Se você procura um vinho mais leve, borbulhante na medida certa e perfeito para momentos descontraídos, o vinho frisante pode ser exatamente o que falta na sua taça. Ele é aquele meio-termo entre os vinhos tranquilos e os espumantes: tem gás, mas é sutil o suficiente pra deixar cada gole mais refrescante.

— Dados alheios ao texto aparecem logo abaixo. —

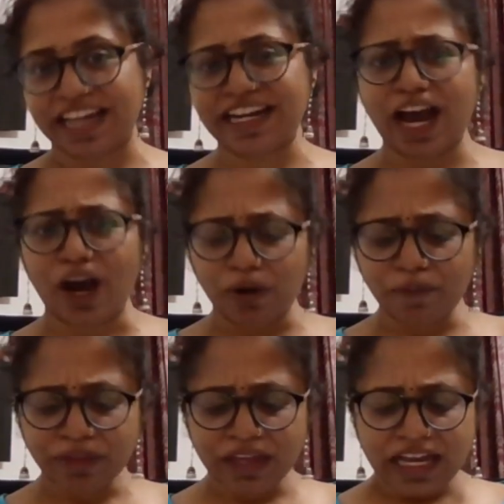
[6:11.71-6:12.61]
and
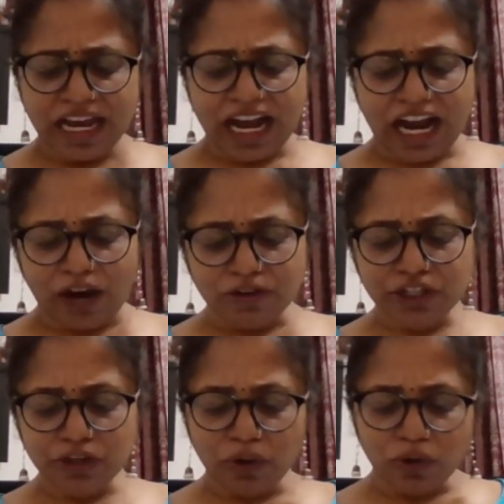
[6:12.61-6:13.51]
how
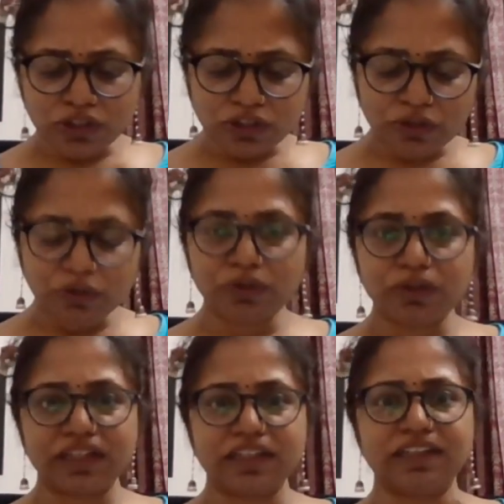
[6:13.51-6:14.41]
she goes through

Mas o que pouca gente sabe é que, por trás dessa vibe leve e moderna, o frisante tem uma história antiga e cheia de charme.
Um “acidente” feliz na história
Lá atrás, na Antiguidade, algumas fermentações naturais acabavam interrompidas pelo frio nas regiões vinícolas. Quando a temperatura subia na primavera, a fermentação recomeçava espontaneamente dentro das garrafas criando bolhinhas inesperadas. Assim, quase por acidente, nascia o estilo frisante: um vinho com leve efervescência, natural e surpreendente.
Com o tempo, essa característica foi sendo valorizada, especialmente na Itália, onde o frisante virou tradição. A região da Emília-Romanha, por exemplo, é lar do icônico Lambrusco, talvez o frisante mais famoso do mundo. Lá, esse estilo é consumido há séculos como vinho do dia a dia, leve, acessível e ideal para acompanhar as refeições em família.
Por que amar o frisante?
Hoje, o frisante está sendo redescoberto e conquistando novos fãs. Seu baixo teor alcoólico, sua textura delicadamente borbulhante e sua versatilidade fazem dele uma escolha perfeita para quem quer algo leve e refrescante, sem abrir mão de sabor.
Vai bem com petiscos, saladas, pizzas, frutos do mar… ou simplesmente com uma tarde de sol.
Dica rápida: Sirva bem gelado (entre 6ºC e 8ºC) e prefira taças menores, pra manter o frescor e as bolhinhas.
Seja tinto, branco ou rosé, seco ou levemente adocicado, o frisante tem tudo pra te conquistar e mostrar que leveza também pode ter muita história.